I wish Hillary's supporters would pause and take stock. But of course the corporate media is very fond of Hillary and Bill since Bill supported the 1996 Telecommunications Act which allowed vastly more consolidation of their industry. So they'd love her to be the Democratic nominee (if not necessarily President), and you can bet negative pieces on her will be few and far between--until after the nomination. (Perhaps Rupert Murdoch's meeting with Hillary not long ago should alert the grassroots.) As fond as Big Media is of the Clintons, they still prefer Republicans because the GOP is even more open-handed about giving away the public airwaves to their great profit than was Bill. If Hillary were to be the nominee, you can bet they'd be glad to put up with her--if they can't get someone even better for their bottom line. With a Republican president they wouldn't have the slightest worry that healthcare reform would be enacted, where a Democratic president - even one so cozy with big corporations- might pose a risk. I suspect they are hoping Hillary is our nominee, but will turn on her in the end. As we saw with Dean, the MSM can shut a campaign down in short order if they want to. They can and do shape perceptions very effectively - and have mastered the art of playing on our emotions.

Monday, August 13, 2007

Censure?! Hell, No, We Need to Impeach Them!

I cannot tell you how frustrated I am to see anyone suggest we censure the President and Vice-President. Censure? Where is that in the Constitution? What does it do?
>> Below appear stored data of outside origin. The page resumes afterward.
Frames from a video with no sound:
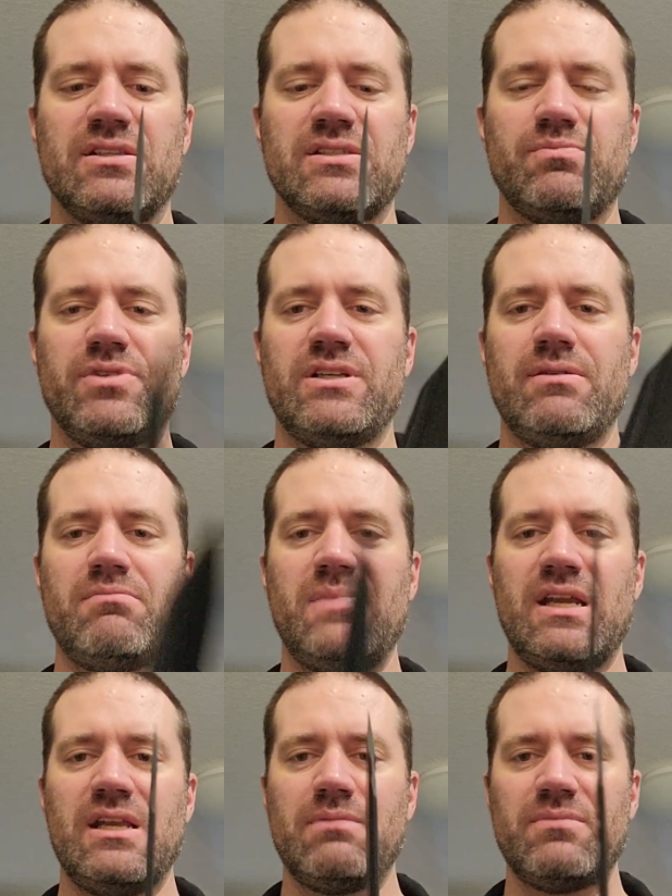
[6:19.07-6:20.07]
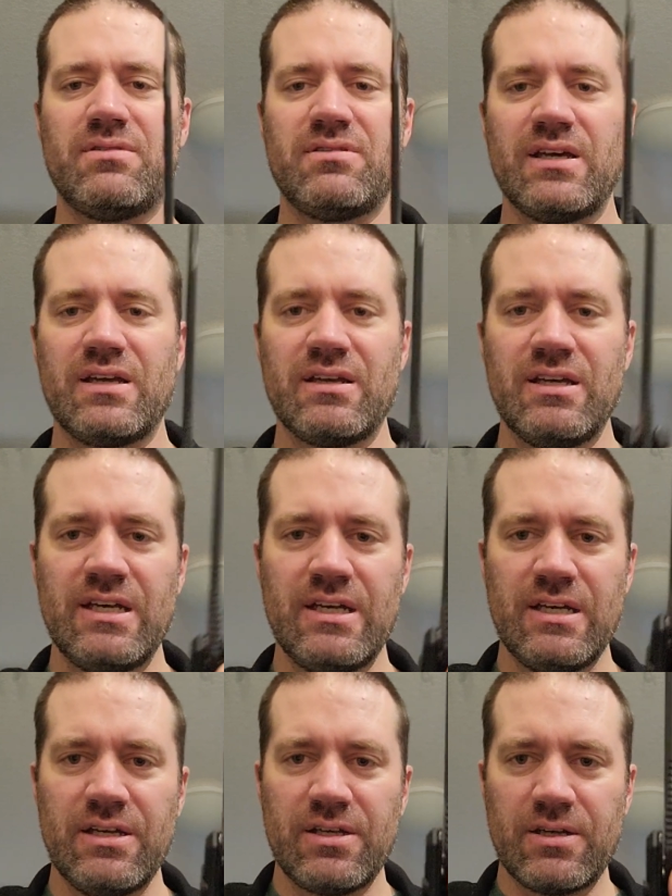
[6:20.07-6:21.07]
It's between medium and thick.
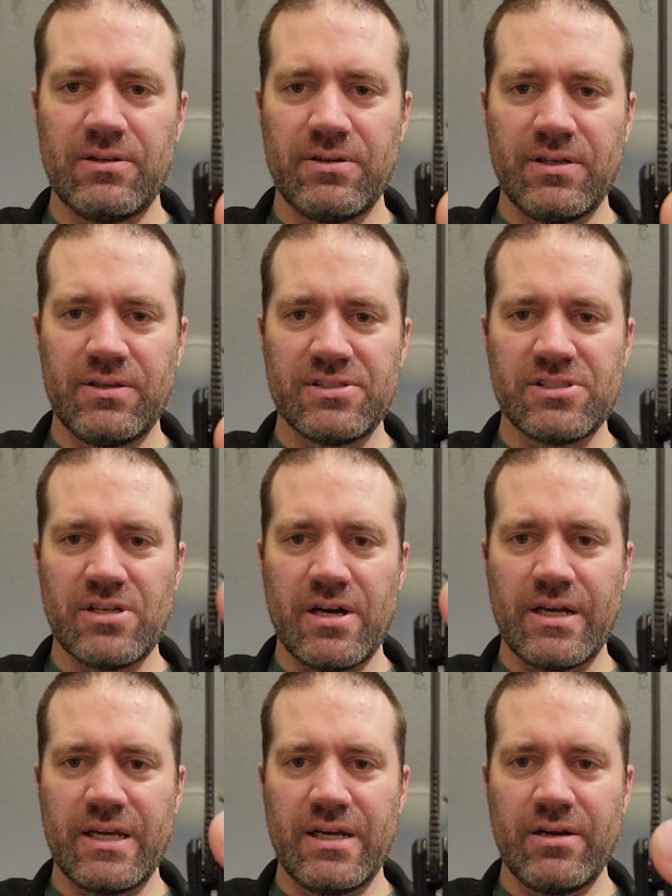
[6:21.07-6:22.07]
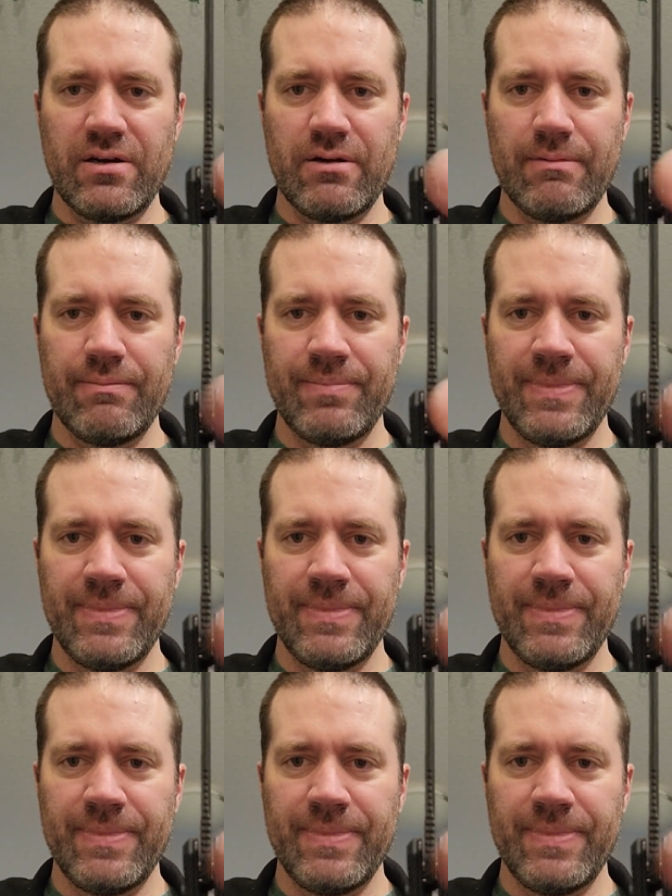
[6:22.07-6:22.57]
You can look at the stock here.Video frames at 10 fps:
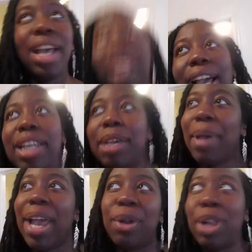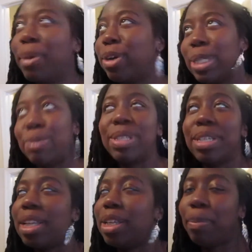Like I look back at all my
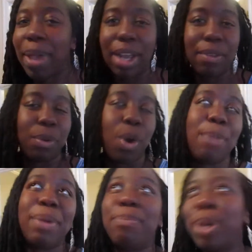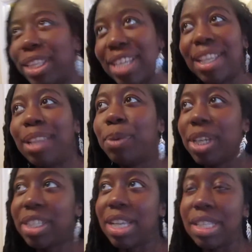Christmases, I look back at all of my birthday
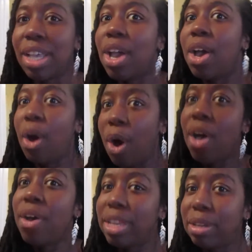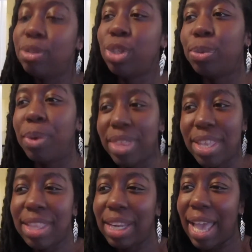celebrations, all on YouTube
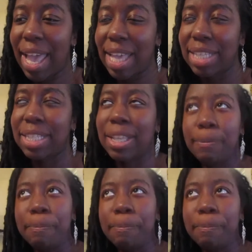within the lastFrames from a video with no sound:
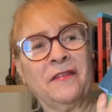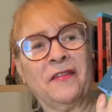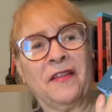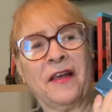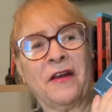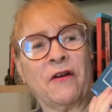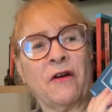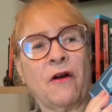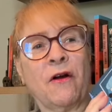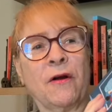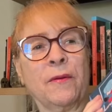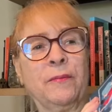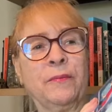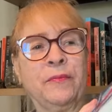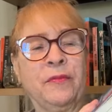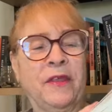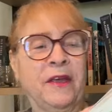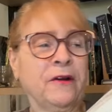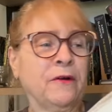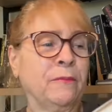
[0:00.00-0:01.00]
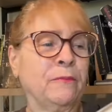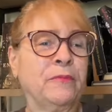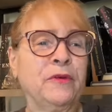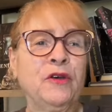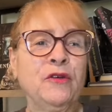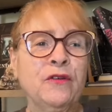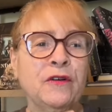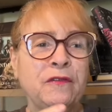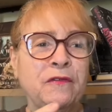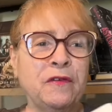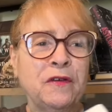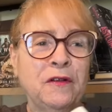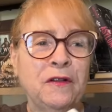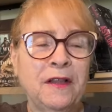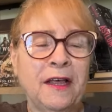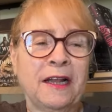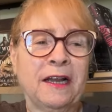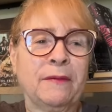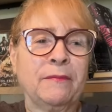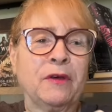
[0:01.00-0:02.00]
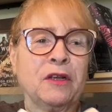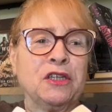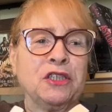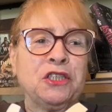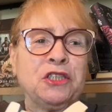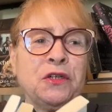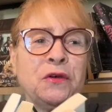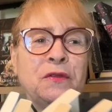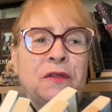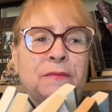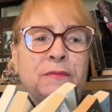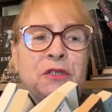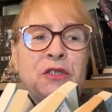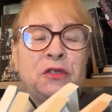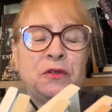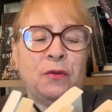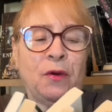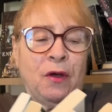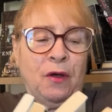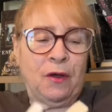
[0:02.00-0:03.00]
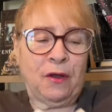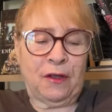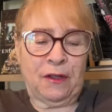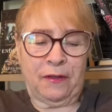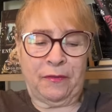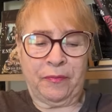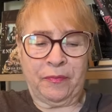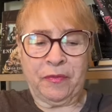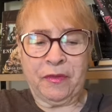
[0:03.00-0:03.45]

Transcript: They're beautiful, and I'm gonna show them to you all.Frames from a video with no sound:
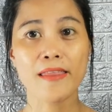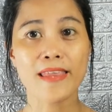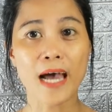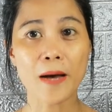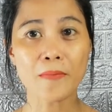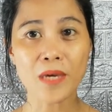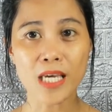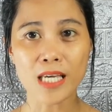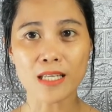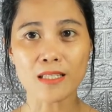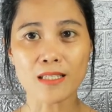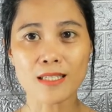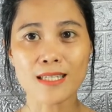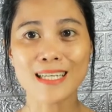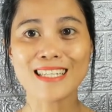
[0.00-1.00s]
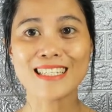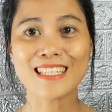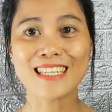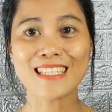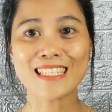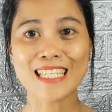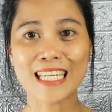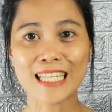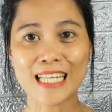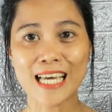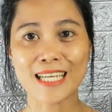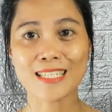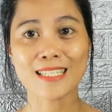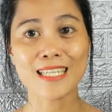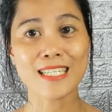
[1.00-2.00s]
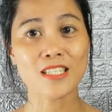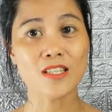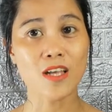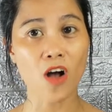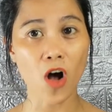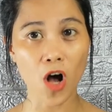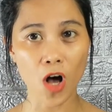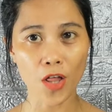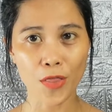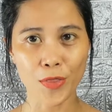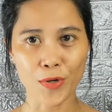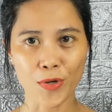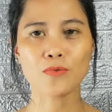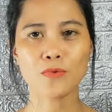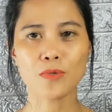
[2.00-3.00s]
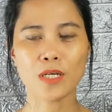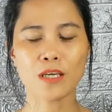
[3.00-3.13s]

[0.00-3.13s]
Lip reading: That means Centilius is the author.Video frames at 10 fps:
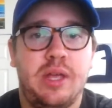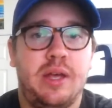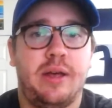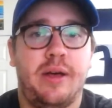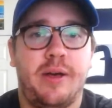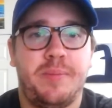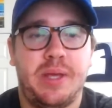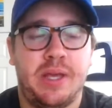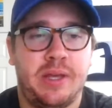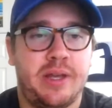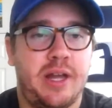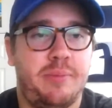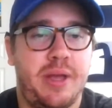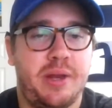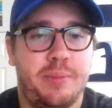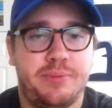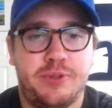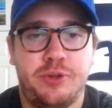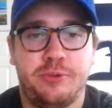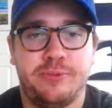and kind of paying up
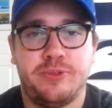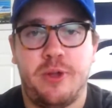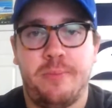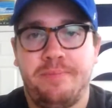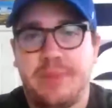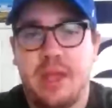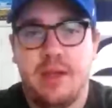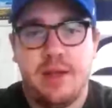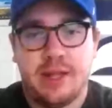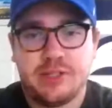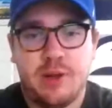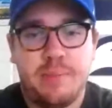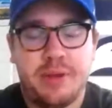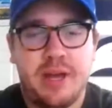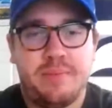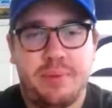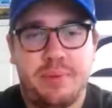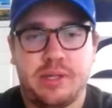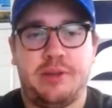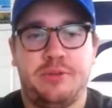too. So that's going to wrap it up. You
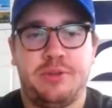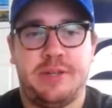can head over to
Absolutely nothing!

Impeachment is the only thing that can restore our Constitution and roll back these terrible, unlawful precedents so that future presidents cannot claim them.

If you haven't seen the Bill Moyers Journal interview of Bruce Fein and John Nichols on the topic of impeachment, you should. Go to and follow links to Bill Moyers Journal.

Congress is way behind the American people on this. In fact, they are standing in our way. If they won't do something, they should all resign and get out.

Saturday, January 06, 2007

Wake Up, Congress! Your Public Has Spoken

The culture of corruption coming from Washington has raised a stench that got my attention here in the Texas Hill Country. Like any American paying attention, I was appalled at the out-of-control and secretive earmarks, the blatant exchange of money for votes on favorable legislation, the favoritism shown to lobbyists and the legislation they pushed based on connections and donations, and allowing them to provide wording on bills. These practices are bad for the country and subvert the people's vested interest in good governance.

Now there is the opportunity to have reforms and get a fresh start. Setting the rules for lobbyists, legislation, and ethics is a high priority for almost all citizens of whatever party. We want to see very strong measures to prevent the same old practices from creeping in. There is truth in the idea that power corrupts and all those in powerful positions need checks on it. That is why Americans want a separate Office of Public Integrity, as is proposed in the Lieberman-Collins Amendment in the Senate. We also want an end to anonymous earmarks. Congress should not be in the position of policing itself. It is all too clear they do not do a good job of it.

Many Americans have woken up from complaisance and are scrutinizing every action of Congress very carefully to see if it adheres to principles of ethics and our Constitution. Real ethics reform with teeth in it is essential to restoring a sense of confidence in our government. We want change, and we want it now. Listen up, Congress.